Activity: Present the data once more in exactly its original form.

*** Block opens ***

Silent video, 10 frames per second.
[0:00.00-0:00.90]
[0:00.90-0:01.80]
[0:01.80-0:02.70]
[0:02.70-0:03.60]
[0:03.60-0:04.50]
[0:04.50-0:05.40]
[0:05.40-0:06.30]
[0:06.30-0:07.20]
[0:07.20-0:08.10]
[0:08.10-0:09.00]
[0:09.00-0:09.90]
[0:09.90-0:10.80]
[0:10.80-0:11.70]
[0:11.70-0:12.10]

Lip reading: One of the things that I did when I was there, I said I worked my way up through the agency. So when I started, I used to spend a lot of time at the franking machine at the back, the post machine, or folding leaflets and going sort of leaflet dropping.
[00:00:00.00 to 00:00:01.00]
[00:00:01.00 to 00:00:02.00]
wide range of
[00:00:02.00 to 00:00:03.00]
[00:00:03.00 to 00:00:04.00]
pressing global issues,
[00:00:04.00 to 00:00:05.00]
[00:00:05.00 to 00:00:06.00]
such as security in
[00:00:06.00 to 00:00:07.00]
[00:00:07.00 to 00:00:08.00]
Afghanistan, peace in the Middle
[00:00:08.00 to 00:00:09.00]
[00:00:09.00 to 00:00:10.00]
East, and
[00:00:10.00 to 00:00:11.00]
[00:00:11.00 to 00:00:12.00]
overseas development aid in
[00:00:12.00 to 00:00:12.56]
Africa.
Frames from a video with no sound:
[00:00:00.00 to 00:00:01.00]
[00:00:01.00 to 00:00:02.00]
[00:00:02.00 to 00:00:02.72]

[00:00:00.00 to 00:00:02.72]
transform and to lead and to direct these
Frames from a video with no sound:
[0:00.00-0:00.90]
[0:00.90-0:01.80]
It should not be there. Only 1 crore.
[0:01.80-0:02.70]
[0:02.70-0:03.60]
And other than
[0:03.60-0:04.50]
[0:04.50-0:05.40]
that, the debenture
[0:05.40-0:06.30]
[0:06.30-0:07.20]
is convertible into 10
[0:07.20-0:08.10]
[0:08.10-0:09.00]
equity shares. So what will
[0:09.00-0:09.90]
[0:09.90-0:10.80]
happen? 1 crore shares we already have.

*** Block closes ***

Written solution:
Silent video, 10 frames per second.
[0:00.00-0:00.90]
[0:00.90-0:01.80]
[0:01.80-0:02.70]
[0:02.70-0:03.60]
[0:03.60-0:04.50]
[0:04.50-0:05.40]
[0:05.40-0:06.30]
[0:06.30-0:07.20]
[0:07.20-0:08.10]
[0:08.10-0:09.00]
[0:09.00-0:09.90]
[0:09.90-0:10.80]
[0:10.80-0:11.70]
[0:11.70-0:12.10]

Lip reading: One of the things that I did when I was there, I said I worked my way up through the agency. So when I started, I used to spend a lot of time at the franking machine at the back, the post machine, or folding leaflets and going sort of leaflet dropping.
[00:00:00.00 to 00:00:01.00]
[00:00:01.00 to 00:00:02.00]
wide range of
[00:00:02.00 to 00:00:03.00]
[00:00:03.00 to 00:00:04.00]
pressing global issues,
[00:00:04.00 to 00:00:05.00]
[00:00:05.00 to 00:00:06.00]
such as security in
[00:00:06.00 to 00:00:07.00]
[00:00:07.00 to 00:00:08.00]
Afghanistan, peace in the Middle
[00:00:08.00 to 00:00:09.00]
[00:00:09.00 to 00:00:10.00]
East, and
[00:00:10.00 to 00:00:11.00]
[00:00:11.00 to 00:00:12.00]
overseas development aid in
[00:00:12.00 to 00:00:12.56]
Africa.
Frames from a video with no sound:
[00:00:00.00 to 00:00:01.00]
[00:00:01.00 to 00:00:02.00]
[00:00:02.00 to 00:00:02.72]

[00:00:00.00 to 00:00:02.72]
transform and to lead and to direct these
Frames from a video with no sound:
[0:00.00-0:00.90]
[0:00.90-0:01.80]
It should not be there. Only 1 crore.
[0:01.80-0:02.70]
[0:02.70-0:03.60]
And other than
[0:03.60-0:04.50]
[0:04.50-0:05.40]
that, the debenture
[0:05.40-0:06.30]
[0:06.30-0:07.20]
is convertible into 10
[0:07.20-0:08.10]
[0:08.10-0:09.00]
equity shares. So what will
[0:09.00-0:09.90]
[0:09.90-0:10.80]
happen? 1 crore shares we already have.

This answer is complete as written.